AN is a top-dressing fertiliser used to boost yields.
In an email interview with NewsDay, the agro-chemicals company disclosed that capacity utilisation had fallen to an unsustainable level due to foreign currency shortages for the importation of ammonia gas, a critical input, from South Africa.
At full capacity, the company produces 240 000 tonnes of nitrogenous fertiliser which, in the 1990s, was all absorbed by the domestic market.
Sable marketing manager Philip Mathemera said current central bank monthly forex allocations to the company were about $425 000, almost seven times less than its monthly requirement.
“The foreign currency shortages have seriously affected our production targets, owing to failure to import ammonia gas, a key raw material in the production of AN. For every one tonne of imported ammonia gas, Sable produces two tonnes of AN fertiliser,” Mathemera said.
“From an economic perspective, it is better and more efficient for Sable to supply AN than importing a finished product. The Sable production process of AN largely uses local raw materials, contributes to the economy and ultimately saves foreign currency.”

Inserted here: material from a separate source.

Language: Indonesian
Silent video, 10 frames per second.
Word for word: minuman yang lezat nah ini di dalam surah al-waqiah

Sable requires $2.8 million monthly to import ammonia gas.
The Kwekwe-based fertiliser maker relies entirely on imported ammonia after it switched off its electrolysis plant to cut costs on electricity, which was its major cost driver. The 14-unit electrolysis plant consumed around 104 MW — the size of a power station-to break down water into oxygen and hydrogen, the latter of which was reacted with nitrogen in an ammonia synthesis plant to produce ammonia.
Ammonia is subsequently reacted with nitric acid to produce ammonium nitrate.

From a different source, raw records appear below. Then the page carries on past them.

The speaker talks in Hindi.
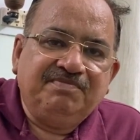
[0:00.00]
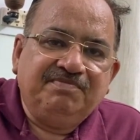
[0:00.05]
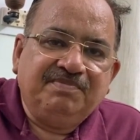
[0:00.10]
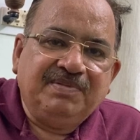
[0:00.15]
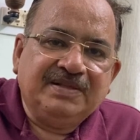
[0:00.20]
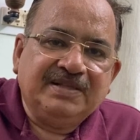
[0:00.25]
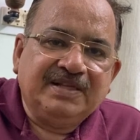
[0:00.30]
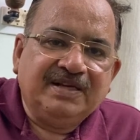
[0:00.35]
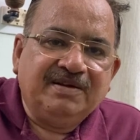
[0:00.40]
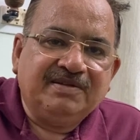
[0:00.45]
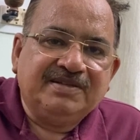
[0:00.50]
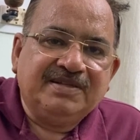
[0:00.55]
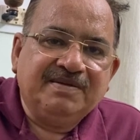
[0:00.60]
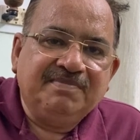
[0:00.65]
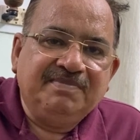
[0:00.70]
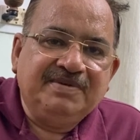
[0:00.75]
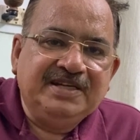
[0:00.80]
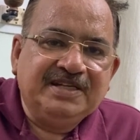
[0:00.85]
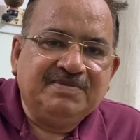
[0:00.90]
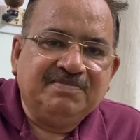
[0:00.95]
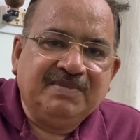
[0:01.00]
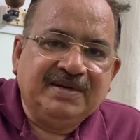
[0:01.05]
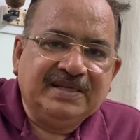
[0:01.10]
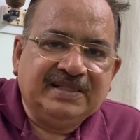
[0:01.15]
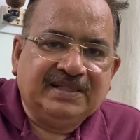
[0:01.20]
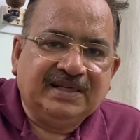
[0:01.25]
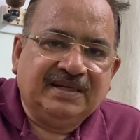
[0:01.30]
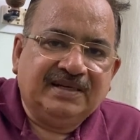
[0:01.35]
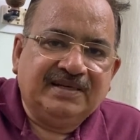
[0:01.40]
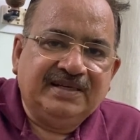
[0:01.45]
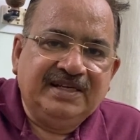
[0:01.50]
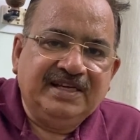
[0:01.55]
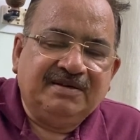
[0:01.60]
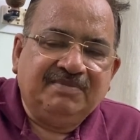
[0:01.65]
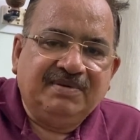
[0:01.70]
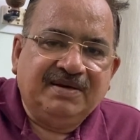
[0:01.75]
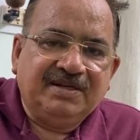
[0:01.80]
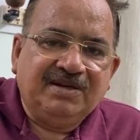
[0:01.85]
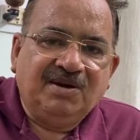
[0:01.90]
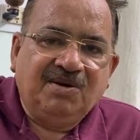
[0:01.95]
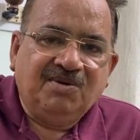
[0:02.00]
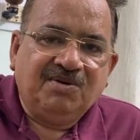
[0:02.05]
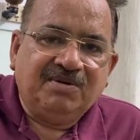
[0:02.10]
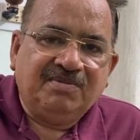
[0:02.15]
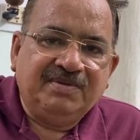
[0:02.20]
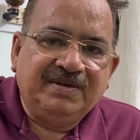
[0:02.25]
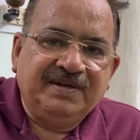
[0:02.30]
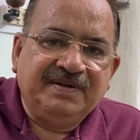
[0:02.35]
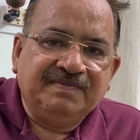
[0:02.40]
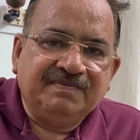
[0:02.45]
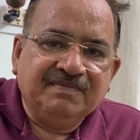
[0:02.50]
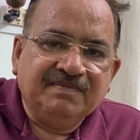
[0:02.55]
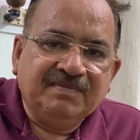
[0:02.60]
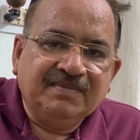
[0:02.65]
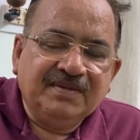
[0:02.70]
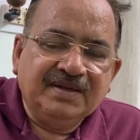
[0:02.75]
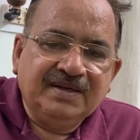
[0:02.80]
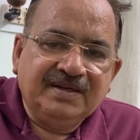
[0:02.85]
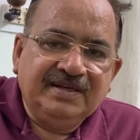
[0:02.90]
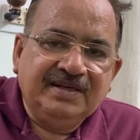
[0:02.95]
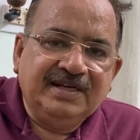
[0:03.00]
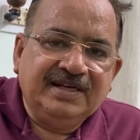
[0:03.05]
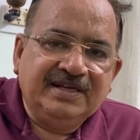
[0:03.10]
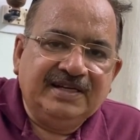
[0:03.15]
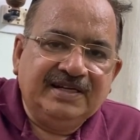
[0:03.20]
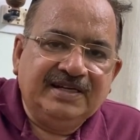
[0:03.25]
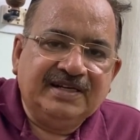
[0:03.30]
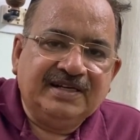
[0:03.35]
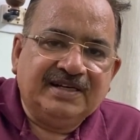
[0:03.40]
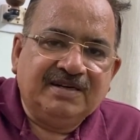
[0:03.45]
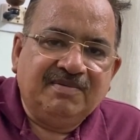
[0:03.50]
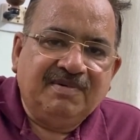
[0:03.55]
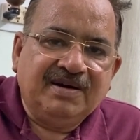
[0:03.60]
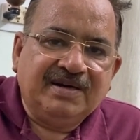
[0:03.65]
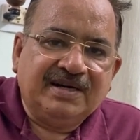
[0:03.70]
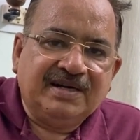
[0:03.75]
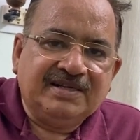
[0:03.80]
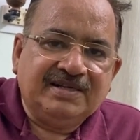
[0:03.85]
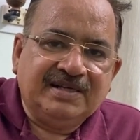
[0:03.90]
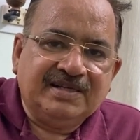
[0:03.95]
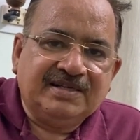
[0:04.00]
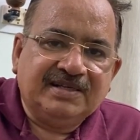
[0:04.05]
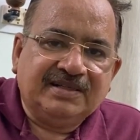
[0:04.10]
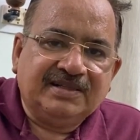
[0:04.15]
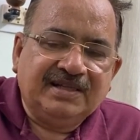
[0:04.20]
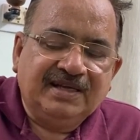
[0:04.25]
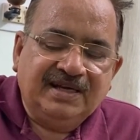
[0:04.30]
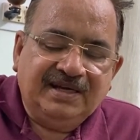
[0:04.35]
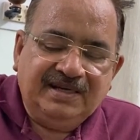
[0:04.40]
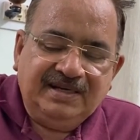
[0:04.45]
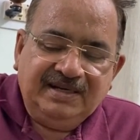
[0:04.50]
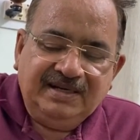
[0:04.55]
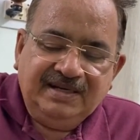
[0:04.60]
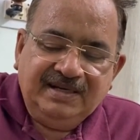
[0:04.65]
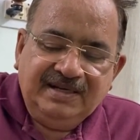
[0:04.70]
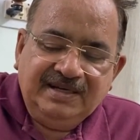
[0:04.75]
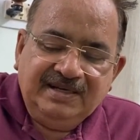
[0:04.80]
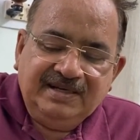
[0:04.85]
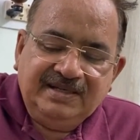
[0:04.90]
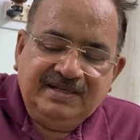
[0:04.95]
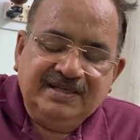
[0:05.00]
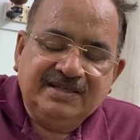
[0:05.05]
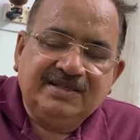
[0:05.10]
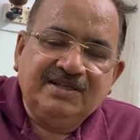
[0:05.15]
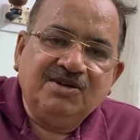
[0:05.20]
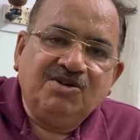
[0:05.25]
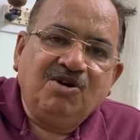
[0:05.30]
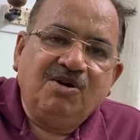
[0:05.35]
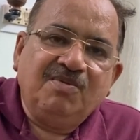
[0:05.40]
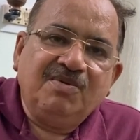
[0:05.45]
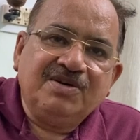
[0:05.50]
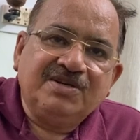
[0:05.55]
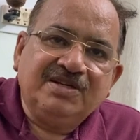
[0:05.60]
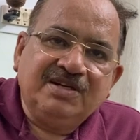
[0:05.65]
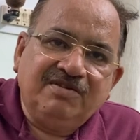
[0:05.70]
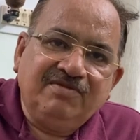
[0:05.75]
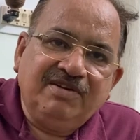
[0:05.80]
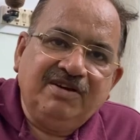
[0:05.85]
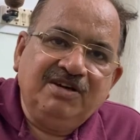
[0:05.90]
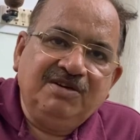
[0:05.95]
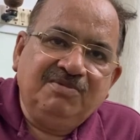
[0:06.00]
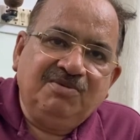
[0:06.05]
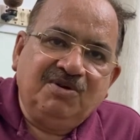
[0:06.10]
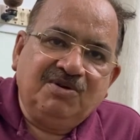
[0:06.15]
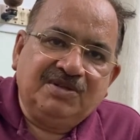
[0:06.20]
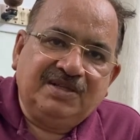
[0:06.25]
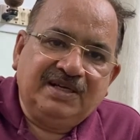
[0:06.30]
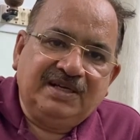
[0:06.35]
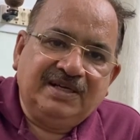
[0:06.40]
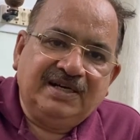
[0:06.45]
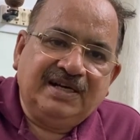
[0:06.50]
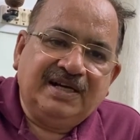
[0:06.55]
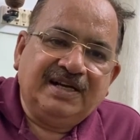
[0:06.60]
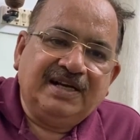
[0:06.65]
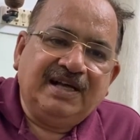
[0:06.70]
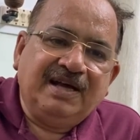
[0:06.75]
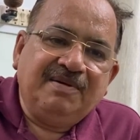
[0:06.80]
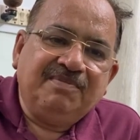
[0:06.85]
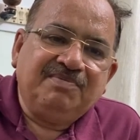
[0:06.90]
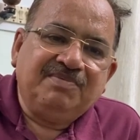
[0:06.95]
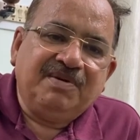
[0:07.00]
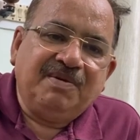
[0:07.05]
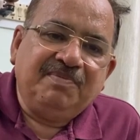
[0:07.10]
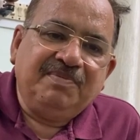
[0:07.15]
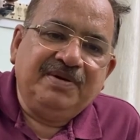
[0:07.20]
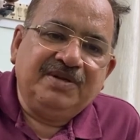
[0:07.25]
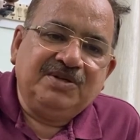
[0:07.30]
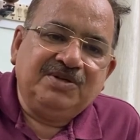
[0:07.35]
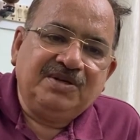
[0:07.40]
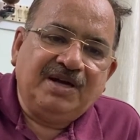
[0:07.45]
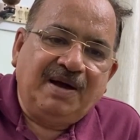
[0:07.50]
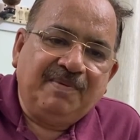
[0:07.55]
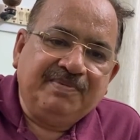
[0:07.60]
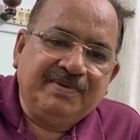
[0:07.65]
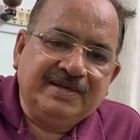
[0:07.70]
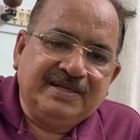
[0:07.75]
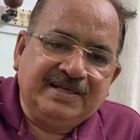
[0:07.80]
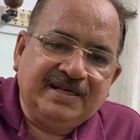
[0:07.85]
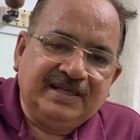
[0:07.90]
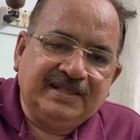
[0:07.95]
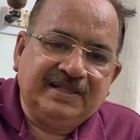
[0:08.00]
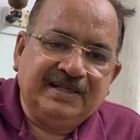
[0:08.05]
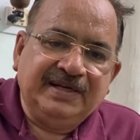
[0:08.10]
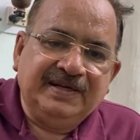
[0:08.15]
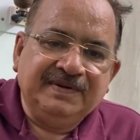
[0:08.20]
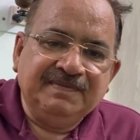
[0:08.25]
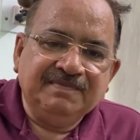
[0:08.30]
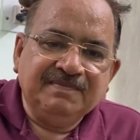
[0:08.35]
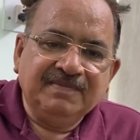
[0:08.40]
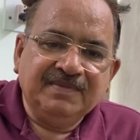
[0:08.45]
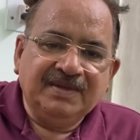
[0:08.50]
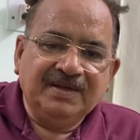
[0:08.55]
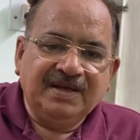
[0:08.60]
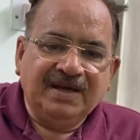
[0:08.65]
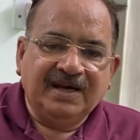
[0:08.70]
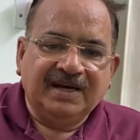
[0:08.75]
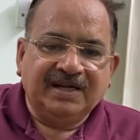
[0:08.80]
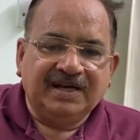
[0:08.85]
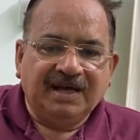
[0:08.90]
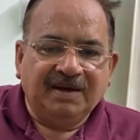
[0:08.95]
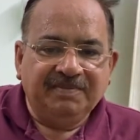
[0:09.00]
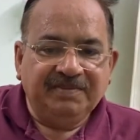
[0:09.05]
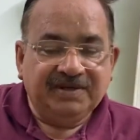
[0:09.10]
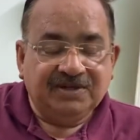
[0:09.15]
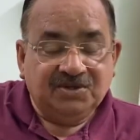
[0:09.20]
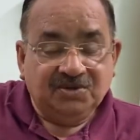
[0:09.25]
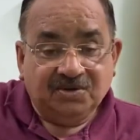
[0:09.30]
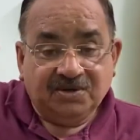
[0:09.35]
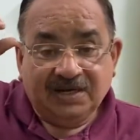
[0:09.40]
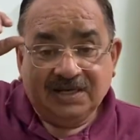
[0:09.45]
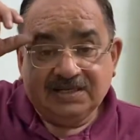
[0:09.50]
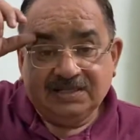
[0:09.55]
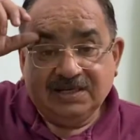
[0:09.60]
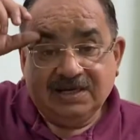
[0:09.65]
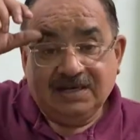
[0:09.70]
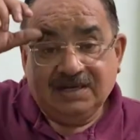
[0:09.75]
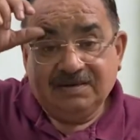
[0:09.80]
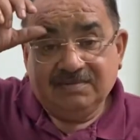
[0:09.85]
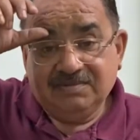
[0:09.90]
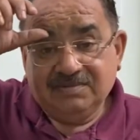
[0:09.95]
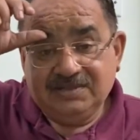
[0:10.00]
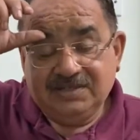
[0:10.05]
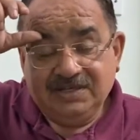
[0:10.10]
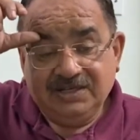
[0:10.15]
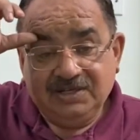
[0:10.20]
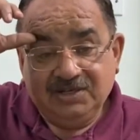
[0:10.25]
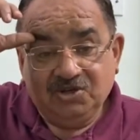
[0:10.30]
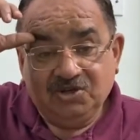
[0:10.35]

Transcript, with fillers: पंद्रह से बीस मई तक एक महीना और अभी ये ये टमाटर चल सकता है इसकी कॉमर्शियल वैल्यू बहुत है अगर आप अपने आपकी छत है अगर आप एक छोटा सा चेरी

In 2010, Sable announced it would switch to coal gasification to produce hydrogen, but has since shelved the project and fallen back on imports of ammonia gas.
“Given the foreign currency shortages, Sable will only be able to meet about 38% of the AN required by the country. If Sable had received all the foreign currency it required, we would be able to supply the market with 60% of AN demand. The country would only need to import 40% of the total AN demand,” Mathemera said.
Sable also reported that it faced logistical and transportation challenges landing the ammonia in Zimbabwe, resulting in long lead times.
“In South Africa, ammonia is transported by Transnet Freight Rail who are facing challenges related to vandalism of infrastructure and derailments.
The National Railway of Zimbabwe (NRZ) is also dogged by loco shortages. All this affects feedstock to produce AN,” he said.
Mathemera also said the company’s pipeline projects — a — $200 million ammonia and urea manufacturing plant — was “earmarked to come on stream by 2023”.
The two plants are expected to boost Sable’s annual production of AN and urea to 240 000 tonnes and 360 000 tonnes, respectively.